■ **Recorded information**
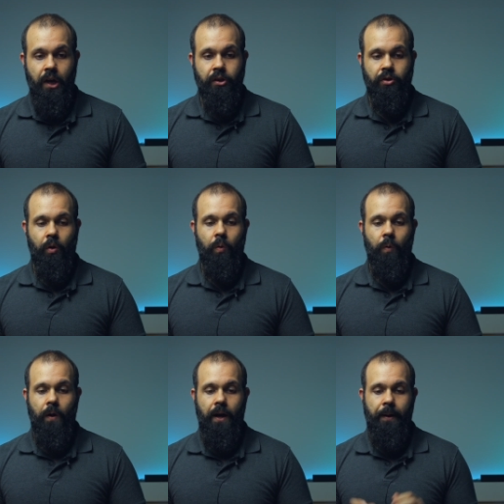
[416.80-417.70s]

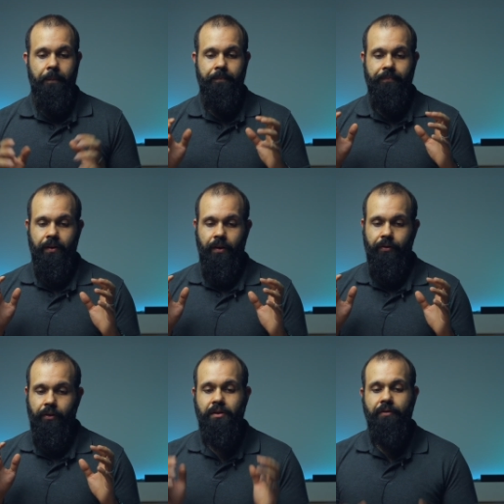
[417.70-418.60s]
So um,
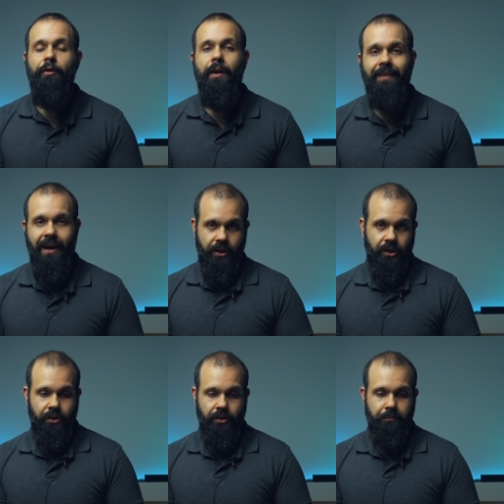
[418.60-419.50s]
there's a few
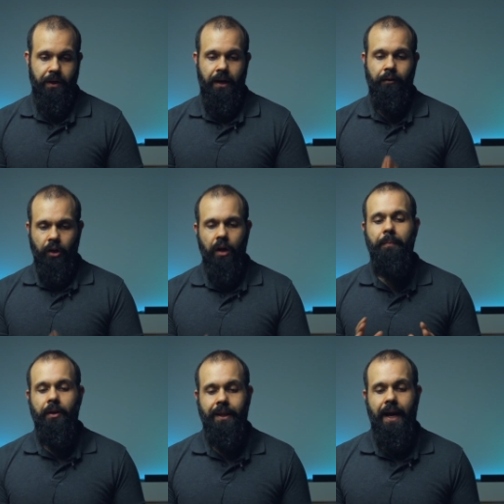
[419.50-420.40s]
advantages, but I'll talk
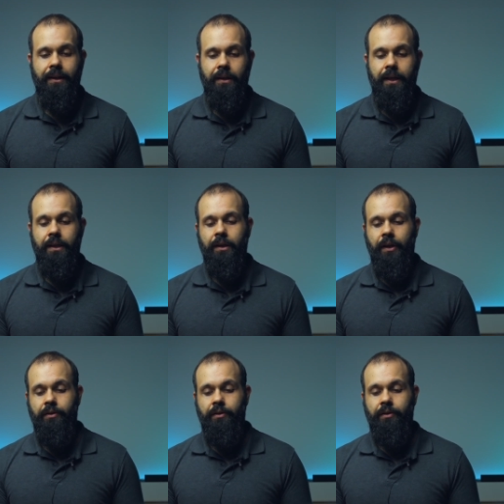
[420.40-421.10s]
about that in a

* * *

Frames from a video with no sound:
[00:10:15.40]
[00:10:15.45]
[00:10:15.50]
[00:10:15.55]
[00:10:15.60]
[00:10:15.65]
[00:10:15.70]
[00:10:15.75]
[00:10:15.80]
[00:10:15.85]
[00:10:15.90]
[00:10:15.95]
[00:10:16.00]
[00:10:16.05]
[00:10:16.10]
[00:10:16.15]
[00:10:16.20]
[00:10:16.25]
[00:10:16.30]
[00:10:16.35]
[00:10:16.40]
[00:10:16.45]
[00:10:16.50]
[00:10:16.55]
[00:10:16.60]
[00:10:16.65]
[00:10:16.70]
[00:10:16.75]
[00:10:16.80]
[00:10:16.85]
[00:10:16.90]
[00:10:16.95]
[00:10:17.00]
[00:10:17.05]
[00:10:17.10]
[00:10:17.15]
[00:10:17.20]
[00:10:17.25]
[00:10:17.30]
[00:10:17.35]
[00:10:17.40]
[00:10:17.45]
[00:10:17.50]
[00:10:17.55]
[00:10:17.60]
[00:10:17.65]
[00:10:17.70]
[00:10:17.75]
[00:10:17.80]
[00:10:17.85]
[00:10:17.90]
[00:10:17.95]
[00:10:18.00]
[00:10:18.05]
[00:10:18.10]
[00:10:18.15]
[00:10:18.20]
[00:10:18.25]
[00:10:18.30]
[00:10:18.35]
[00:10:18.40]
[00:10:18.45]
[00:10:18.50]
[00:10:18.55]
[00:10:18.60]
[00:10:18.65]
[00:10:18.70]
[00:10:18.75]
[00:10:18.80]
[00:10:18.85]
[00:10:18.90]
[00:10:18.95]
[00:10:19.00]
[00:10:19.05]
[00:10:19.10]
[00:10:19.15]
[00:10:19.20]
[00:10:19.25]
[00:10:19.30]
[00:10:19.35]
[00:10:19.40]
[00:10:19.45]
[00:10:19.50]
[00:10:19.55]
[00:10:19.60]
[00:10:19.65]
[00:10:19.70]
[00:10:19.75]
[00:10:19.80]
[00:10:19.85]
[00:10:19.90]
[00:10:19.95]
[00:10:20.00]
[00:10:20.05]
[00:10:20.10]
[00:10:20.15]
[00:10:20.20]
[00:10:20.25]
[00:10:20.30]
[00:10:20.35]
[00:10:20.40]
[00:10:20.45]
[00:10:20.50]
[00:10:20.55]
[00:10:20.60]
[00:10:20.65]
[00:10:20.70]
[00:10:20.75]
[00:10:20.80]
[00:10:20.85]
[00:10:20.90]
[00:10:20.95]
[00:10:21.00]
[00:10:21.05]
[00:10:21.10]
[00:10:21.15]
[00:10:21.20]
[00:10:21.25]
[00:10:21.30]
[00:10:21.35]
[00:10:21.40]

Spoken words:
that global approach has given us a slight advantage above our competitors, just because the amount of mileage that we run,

■ **Task to complete**
Everything starting at the line containing "[00:10:18.35]" and ending at the line containing "[00:10:19.55]" in the records above should be repeated exactly, and only that.

■ **Answer box**
[00:10:18.35]
[00:10:18.40]
[00:10:18.45]
[00:10:18.50]
[00:10:18.55]
[00:10:18.60]
[00:10:18.65]
[00:10:18.70]
[00:10:18.75]
[00:10:18.80]
[00:10:18.85]
[00:10:18.90]
[00:10:18.95]
[00:10:19.00]
[00:10:19.05]
[00:10:19.10]
[00:10:19.15]
[00:10:19.20]
[00:10:19.25]
[00:10:19.30]
[00:10:19.35]
[00:10:19.40]
[00:10:19.45]
[00:10:19.50]
[00:10:19.55]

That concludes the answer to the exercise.